## Task requirements
Check every line in the listing below for "fillers". Copy the ones where it occurs.

Source information: Begin

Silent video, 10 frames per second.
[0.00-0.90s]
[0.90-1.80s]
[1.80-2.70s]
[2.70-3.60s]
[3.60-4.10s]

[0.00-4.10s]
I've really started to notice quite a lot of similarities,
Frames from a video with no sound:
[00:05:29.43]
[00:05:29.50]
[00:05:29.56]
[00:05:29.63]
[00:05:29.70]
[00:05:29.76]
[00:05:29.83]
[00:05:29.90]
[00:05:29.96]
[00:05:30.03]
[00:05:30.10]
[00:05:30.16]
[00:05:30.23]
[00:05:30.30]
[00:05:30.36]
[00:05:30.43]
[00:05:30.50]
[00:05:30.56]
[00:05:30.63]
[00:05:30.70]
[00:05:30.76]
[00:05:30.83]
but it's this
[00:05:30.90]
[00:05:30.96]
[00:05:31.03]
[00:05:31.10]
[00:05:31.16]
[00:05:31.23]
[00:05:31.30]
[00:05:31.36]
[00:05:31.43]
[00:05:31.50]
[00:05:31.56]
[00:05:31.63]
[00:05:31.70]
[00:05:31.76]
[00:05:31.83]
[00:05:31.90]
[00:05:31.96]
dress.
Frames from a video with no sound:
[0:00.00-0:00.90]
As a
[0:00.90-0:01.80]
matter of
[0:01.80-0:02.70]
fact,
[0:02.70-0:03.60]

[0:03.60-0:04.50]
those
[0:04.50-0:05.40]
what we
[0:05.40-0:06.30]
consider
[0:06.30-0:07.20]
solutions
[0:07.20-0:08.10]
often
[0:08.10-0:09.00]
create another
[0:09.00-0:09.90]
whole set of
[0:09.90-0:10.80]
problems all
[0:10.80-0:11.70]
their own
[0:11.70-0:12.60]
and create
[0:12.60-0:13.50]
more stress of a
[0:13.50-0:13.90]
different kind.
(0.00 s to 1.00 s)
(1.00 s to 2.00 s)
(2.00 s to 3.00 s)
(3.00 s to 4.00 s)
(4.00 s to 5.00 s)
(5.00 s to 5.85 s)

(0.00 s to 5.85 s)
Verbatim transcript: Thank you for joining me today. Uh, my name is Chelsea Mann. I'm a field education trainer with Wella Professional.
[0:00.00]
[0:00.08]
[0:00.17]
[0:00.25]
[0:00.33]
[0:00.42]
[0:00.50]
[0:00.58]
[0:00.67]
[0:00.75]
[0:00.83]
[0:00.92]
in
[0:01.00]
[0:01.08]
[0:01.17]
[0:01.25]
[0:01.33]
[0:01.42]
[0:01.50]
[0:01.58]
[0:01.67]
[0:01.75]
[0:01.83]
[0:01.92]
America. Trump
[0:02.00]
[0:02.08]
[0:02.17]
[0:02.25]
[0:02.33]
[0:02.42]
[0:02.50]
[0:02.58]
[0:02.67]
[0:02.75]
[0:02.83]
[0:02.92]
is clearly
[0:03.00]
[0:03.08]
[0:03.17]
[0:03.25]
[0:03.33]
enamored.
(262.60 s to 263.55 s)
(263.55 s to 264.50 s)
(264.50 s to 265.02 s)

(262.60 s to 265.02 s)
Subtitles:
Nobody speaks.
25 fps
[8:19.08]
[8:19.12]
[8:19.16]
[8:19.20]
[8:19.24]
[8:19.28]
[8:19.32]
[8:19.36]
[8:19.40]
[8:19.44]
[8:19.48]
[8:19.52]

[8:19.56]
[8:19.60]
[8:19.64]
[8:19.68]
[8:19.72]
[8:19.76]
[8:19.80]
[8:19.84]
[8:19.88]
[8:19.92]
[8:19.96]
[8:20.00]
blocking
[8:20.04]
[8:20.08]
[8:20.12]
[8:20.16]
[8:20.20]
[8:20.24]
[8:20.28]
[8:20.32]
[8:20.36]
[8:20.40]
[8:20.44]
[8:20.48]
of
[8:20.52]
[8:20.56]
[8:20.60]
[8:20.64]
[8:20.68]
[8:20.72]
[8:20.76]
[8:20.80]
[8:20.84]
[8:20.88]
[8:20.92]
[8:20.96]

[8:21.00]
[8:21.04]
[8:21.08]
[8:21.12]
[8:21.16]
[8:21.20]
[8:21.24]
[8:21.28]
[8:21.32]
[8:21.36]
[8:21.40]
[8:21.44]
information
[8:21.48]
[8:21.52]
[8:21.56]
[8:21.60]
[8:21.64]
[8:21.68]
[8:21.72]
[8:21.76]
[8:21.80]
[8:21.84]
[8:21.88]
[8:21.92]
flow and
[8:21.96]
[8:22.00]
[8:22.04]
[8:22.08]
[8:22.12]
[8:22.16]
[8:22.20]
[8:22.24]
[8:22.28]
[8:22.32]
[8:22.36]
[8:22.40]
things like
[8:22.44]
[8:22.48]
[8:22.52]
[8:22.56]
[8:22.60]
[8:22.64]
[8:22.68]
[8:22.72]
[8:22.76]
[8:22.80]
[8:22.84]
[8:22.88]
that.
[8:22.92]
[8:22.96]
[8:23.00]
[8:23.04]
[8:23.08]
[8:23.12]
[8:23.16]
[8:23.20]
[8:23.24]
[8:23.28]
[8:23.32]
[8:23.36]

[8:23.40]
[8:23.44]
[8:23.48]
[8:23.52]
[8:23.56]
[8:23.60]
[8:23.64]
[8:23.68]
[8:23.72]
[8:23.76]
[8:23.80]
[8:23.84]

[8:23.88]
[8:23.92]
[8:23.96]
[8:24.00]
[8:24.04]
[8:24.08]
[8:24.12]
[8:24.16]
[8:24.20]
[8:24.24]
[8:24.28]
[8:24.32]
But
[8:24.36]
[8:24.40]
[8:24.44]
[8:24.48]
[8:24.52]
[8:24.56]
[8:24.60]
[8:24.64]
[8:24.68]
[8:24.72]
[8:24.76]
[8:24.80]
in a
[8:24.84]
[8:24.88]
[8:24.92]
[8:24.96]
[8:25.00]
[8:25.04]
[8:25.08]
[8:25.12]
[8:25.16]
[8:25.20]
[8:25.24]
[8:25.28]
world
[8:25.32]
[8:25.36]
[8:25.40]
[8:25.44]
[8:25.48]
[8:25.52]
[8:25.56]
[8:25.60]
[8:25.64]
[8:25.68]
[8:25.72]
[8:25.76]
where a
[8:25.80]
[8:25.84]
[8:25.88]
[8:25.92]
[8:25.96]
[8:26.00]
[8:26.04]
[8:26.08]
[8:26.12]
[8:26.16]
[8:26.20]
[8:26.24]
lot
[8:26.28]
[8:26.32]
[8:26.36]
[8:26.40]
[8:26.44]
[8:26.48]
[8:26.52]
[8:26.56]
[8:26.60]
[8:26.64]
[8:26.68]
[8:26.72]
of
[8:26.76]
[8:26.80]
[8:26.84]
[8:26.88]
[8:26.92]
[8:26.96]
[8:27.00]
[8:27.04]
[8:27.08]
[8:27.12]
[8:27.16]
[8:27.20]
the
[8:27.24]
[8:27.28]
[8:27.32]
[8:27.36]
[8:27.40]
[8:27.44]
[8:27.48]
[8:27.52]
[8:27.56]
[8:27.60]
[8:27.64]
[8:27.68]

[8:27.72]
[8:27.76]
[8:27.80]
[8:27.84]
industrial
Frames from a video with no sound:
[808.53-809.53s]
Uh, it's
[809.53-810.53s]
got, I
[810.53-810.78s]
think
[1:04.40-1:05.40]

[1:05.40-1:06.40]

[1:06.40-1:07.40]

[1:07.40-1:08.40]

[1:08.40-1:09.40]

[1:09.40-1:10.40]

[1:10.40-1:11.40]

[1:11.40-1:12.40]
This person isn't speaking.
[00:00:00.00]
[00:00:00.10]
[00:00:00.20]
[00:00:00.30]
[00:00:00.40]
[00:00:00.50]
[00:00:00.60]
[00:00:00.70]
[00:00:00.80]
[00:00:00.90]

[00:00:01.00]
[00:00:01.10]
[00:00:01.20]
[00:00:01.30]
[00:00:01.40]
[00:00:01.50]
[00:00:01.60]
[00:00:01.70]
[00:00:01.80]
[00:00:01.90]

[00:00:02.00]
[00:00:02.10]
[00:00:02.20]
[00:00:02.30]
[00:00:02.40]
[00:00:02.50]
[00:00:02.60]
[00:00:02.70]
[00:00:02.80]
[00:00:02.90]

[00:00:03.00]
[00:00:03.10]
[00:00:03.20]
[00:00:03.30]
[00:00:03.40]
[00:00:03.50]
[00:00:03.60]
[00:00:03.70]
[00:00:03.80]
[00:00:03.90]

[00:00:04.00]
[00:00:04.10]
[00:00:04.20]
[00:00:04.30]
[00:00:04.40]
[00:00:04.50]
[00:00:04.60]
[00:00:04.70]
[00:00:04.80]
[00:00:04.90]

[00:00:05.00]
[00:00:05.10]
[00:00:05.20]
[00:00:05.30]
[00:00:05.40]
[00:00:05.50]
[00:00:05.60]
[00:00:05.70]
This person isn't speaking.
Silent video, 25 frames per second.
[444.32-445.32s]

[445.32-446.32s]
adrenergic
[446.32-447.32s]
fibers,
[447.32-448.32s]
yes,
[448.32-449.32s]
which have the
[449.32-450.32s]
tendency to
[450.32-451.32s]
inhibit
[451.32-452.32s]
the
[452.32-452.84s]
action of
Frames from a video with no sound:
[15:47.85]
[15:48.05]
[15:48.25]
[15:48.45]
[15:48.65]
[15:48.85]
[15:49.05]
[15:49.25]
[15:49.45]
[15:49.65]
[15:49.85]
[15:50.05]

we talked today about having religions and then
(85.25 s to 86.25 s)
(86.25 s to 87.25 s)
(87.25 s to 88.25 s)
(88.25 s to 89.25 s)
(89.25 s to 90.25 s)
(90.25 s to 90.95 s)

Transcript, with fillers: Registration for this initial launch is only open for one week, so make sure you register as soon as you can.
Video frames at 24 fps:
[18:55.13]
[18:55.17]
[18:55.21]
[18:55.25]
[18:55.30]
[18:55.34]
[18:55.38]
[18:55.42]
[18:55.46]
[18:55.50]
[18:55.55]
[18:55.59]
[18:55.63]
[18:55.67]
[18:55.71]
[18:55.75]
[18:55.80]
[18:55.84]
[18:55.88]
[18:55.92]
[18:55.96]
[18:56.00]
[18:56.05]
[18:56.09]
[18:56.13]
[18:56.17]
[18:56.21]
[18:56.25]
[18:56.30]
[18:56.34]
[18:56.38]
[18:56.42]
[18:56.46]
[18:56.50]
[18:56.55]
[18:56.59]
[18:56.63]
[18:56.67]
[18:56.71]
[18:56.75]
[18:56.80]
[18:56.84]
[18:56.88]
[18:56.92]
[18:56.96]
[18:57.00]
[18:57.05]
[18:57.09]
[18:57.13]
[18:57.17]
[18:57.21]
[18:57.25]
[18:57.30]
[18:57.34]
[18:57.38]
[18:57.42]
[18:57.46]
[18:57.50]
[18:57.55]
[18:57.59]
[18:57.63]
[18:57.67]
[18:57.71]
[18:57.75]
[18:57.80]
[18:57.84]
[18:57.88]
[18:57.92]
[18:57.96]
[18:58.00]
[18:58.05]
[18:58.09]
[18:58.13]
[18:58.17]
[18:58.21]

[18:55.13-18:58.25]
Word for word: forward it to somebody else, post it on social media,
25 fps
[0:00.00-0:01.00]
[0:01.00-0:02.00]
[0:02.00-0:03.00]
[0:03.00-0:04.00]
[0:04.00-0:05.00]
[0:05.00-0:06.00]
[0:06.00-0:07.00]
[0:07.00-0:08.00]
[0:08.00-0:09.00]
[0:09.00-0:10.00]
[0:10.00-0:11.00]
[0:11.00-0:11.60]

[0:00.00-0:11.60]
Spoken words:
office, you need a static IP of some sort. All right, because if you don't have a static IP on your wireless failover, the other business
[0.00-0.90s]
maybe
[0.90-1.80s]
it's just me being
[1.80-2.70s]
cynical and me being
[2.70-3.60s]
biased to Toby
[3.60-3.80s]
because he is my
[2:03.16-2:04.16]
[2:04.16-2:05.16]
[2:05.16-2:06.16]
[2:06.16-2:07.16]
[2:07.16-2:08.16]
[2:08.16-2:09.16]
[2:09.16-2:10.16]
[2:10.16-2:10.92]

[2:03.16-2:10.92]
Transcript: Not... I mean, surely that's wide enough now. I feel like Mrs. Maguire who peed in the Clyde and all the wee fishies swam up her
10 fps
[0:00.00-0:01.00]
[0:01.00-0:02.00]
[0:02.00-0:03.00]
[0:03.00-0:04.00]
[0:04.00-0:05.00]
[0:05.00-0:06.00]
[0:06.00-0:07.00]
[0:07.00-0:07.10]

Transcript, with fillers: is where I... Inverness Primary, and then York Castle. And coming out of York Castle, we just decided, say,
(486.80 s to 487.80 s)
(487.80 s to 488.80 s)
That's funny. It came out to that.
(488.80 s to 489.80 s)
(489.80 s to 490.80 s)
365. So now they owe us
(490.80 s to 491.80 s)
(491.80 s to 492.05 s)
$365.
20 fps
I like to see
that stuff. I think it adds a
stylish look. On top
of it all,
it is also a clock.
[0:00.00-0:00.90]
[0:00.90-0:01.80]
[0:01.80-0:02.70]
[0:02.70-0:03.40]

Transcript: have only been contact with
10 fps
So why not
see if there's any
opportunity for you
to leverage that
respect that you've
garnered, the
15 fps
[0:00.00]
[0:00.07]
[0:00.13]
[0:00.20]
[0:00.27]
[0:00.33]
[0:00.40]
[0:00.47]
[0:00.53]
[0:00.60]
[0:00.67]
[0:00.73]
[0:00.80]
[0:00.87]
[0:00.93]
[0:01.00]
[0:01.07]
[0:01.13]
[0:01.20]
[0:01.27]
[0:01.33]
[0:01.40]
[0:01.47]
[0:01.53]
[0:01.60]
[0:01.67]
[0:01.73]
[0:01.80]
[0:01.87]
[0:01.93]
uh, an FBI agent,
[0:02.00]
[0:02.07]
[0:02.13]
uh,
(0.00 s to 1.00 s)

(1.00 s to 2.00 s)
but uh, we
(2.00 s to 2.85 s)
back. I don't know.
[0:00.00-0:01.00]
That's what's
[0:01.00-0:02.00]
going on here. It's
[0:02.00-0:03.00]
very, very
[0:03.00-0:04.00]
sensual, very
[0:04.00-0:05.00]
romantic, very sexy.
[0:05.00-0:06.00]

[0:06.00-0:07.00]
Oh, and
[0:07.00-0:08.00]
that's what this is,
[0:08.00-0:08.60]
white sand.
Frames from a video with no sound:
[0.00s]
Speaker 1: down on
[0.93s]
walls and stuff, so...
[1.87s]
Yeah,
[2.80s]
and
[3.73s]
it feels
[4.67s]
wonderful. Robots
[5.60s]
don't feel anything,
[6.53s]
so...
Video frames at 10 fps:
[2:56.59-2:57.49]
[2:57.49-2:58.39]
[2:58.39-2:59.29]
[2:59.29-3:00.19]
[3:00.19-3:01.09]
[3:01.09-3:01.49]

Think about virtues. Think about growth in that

Source information: End

## Problem solution
Transcript, with fillers: Registration for this initial launch is only open for one week, so make sure you register as soon as you can.
Transcript, with fillers: is where I... Inverness Primary, and then York Castle. And coming out of York Castle, we just decided, say,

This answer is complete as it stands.